(Source-Forbes)
An FDA advisory panel voted 11-0 on Monday to recommend the use of Eli Lilly’s Alzheimer’s treatment, donanemab, marking a significant development in the field of Alzheimer’s research.
Donanemab, a monoclonal antibody drug, is administered through an intravenous (IV) infusion on a monthly basis for up to 18 months. If approved by the FDA, it would become the second Alzheimer’s drug to enter the market. However, it’s important to note that the FDA’s decision does not necessarily have to align with the panel’s vote.
Trial results demonstrated a promising 35% reduction in disease progression
During the panel’s hearing on Monday, experts deliberated on the safety profile of the drug, particularly in light of reported deaths during the trial. There was also discussion regarding the potential for restricting its use to specific subgroups of patients based on safety considerations.
The trial for donanemab focused on evaluating its efficacy in addressing beta-amyloid plaque buildup, a hallmark of Alzheimer’s disease, and its ability to slow the progression of the disease in patients aged between 60 and 85. Lilly’s trial results demonstrated a promising 35% reduction in disease progression over the course of 18 months.
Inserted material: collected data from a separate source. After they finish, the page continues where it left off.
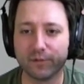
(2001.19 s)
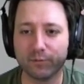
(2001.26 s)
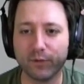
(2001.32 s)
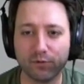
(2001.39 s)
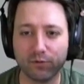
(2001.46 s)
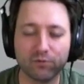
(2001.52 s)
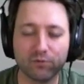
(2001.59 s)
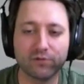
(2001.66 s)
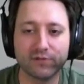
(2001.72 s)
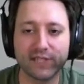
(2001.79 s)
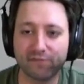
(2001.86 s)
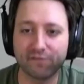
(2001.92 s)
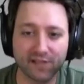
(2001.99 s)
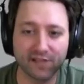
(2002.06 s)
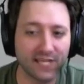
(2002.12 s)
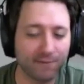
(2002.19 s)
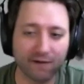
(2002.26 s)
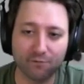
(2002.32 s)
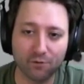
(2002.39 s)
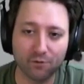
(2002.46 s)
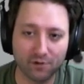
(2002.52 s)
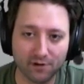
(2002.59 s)
But we'll definitely keep
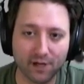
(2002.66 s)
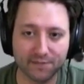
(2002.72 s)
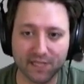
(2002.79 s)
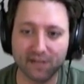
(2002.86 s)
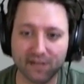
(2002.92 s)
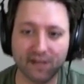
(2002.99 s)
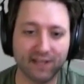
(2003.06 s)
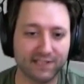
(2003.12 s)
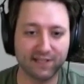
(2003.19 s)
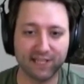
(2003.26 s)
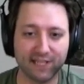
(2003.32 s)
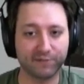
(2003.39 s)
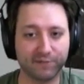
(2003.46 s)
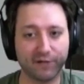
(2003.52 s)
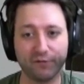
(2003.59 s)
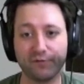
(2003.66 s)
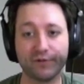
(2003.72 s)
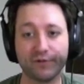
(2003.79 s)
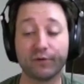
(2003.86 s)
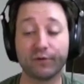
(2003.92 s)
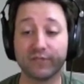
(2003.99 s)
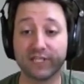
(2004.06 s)
everyone updated as we go through the
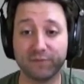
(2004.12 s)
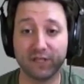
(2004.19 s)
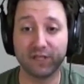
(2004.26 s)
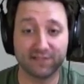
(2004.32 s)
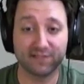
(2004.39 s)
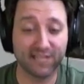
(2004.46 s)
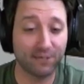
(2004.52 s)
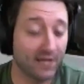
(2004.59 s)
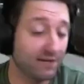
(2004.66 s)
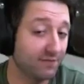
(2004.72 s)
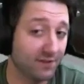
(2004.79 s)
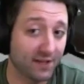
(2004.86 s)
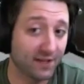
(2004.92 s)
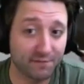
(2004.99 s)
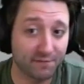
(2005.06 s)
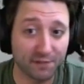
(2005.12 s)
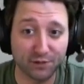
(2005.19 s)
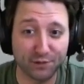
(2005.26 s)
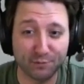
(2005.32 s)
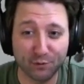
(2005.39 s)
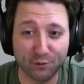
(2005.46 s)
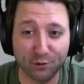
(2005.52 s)
process, because now we have a lot of
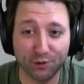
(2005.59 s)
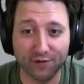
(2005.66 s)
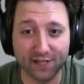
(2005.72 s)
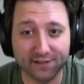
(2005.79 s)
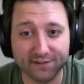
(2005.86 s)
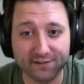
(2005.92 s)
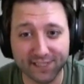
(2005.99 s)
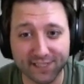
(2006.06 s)
people on board, right?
Currently, the only other drug available on the market for Eli Lilly’s Alzheimer’s Treatment is Eisai and Biogen’s Leqembi, which showed a 27% decline in disease progression among patients using it for 18 months.
However, concerns were raised regarding adverse events reported in 21% of patients during the trial. This issue has been particularly worrisome for doctors, given the problematic rollout of Leqembi’s predecessor, which was eventually withdrawn from the market due to safety concerns.
Safety and efficacy data
Furthermore, Leqembi has faced challenges in gaining widespread adoption, partly due to the burdensome Medicare rules for its use, which include expensive brain scans. Additionally, there has been skepticism among doctors about its overall benefits. Medicare is also grappling with cost concerns, estimating that approximately $3.5 billion will be spent on Alzheimer’s drugs in 2025.
The panel’s recommendation for donanemab marks a significant milestone in Alzheimer’s research and could potentially offer new hope for patients and their families. However, further evaluation and consideration of safety and efficacy data will be crucial as regulatory authorities move forward with their decision-making process.